There are two ways to lead, and Keselowski admits he’s better at non-verbal communication than he is at giving pep talks.
“I’m much better leading by example than I am leading by words,” Keselowski said. “I can’t sit down and give a Braveheart speech or a Joe Gibbs speech. That’s just who I am.”
And yet, Keselowski understands how to get through to younger drivers such as Parker Kligerman because he’s been down the same road. After Kligerman crashed Keselowski’s truck at Dover — spoiling what could have been a top-five finish — Keselowski had a heart-to-heart talk with his protege.
“This was maybe his fourth or fifth incident of the year and we’re what, six, seven races into the Truck season,” Keselowski said. “I have some help from Penske (Racing), but it’s limited. (So I said,) ‘What you need to understand is you’re part of building a team. And in order to build a team, we have to come back and bring home trucks every week.’
“I don’t have 30 of them. This isn’t Cup or Nationwide. We have to make them better every week. We have to work on them. We have to have that time, and with that, we’ll build resources and get better.”
Driving for Dale Earnhardt Jr.’s Nationwide team, Keselowski won six races during a two-year period. Then last year, he scored six more victories and an amazing 29 top-10 finishes in 35 starts for Roger Penske, meshing with crew chief Paul Wolfe, a pairing that has continued in Cup this season.
Looking back, Keselowski sees where 2010 was a confirmation of a lot of life lessons.
“You’re always trying to keep your eyes open, trying to understand things,” he said. “And sometimes you look around and you have hunches about things but you’re not really sure. For me, it was just re-learning the importance of chemistry and what that means and the results that can come when you have good chemistry.”
Given the chance to go back in time and make any changes to his career, Keselowski would prefer to remain in the present, with an eye on the future.
“I’ve said a couple of times to myself, ‘If I could do it all over again, could I do it better?’ And the answer is no,” Keselowski said. “I’m glad as hell I don’t have to do it all over again. Because there are several things that come up. What it takes to succeed at that time is so much different than what it takes to succeed right now. And yes, I learned and I know what I did right to make it to here.”
At age 27 and in his sixth full Nationwide Series season, Keselowski knows change is inevitable.
“I will imagine it will continue down the path it has this year,” he said. “I think it will go through a heavy rotation of drivers. I think you’ll look at the series five years from now and see less than a dozen of the same drivers in this series.”
For Keselowski, being more consistent behind the wheel and providing more leadership when he’s not on the track are the two things he’s working most to achieve in the near-term.
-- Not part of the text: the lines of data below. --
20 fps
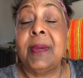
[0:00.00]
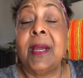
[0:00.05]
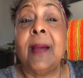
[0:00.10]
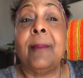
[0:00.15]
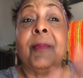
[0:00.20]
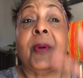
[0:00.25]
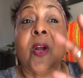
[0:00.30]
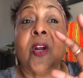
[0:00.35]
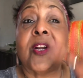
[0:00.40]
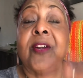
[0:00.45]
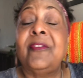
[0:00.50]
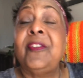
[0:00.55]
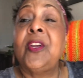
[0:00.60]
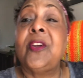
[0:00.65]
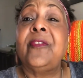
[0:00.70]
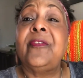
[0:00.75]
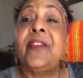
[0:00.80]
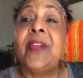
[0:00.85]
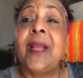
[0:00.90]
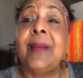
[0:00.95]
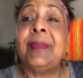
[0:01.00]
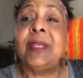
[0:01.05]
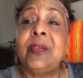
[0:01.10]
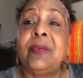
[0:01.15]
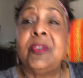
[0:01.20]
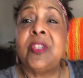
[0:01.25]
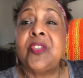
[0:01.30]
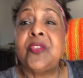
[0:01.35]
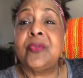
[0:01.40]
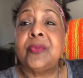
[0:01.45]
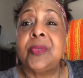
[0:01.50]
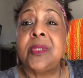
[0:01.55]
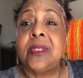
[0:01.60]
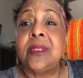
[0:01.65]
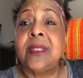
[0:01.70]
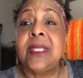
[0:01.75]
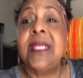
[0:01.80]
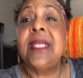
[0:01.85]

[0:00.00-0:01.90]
a part of your family ritual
“As far as being in the race car, physically driving it, I think there’s a constant balance of knowing your limits that some people have more defined than I do,” Keselowski said. “Not to say that I’m bad at it, but I could be better.
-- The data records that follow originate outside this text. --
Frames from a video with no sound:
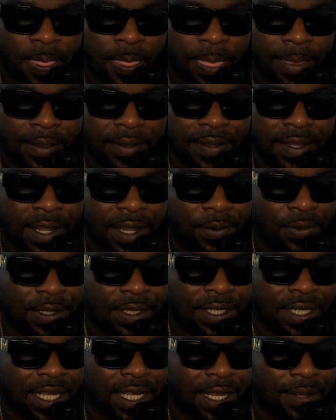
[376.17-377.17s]
There's not one
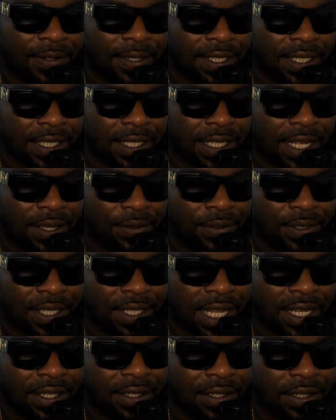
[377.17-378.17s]
time the sellout was
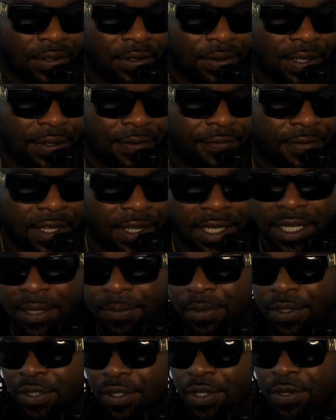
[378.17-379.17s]
like, you know what, fuck it, I'm
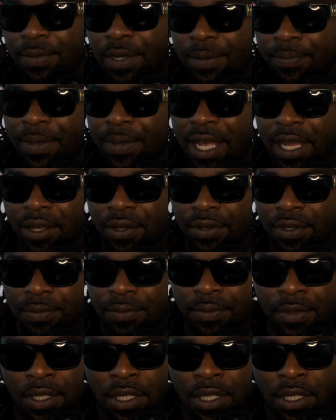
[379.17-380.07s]
gonna turn my back on him.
“I need to continue to build on being a leader and understand what that means. That’s something that will come easier as you have success. At every level, you have to have success before you can become a leader. But when you have some success, you have to capitalize on it and use that to strengthen your leadership status. And that’s not something I’ve done very well.”
When it comes to running in Nationwide, Brad Keselowski is more than appreciative of the lessons learned.
“I was fortunate to use it as a stepping stone to get to the Cup level,” Keselowski said. “At the same time, I’ve been able to make somewhat of a career out of it and win a championship. That’s pretty much all you can ask for.”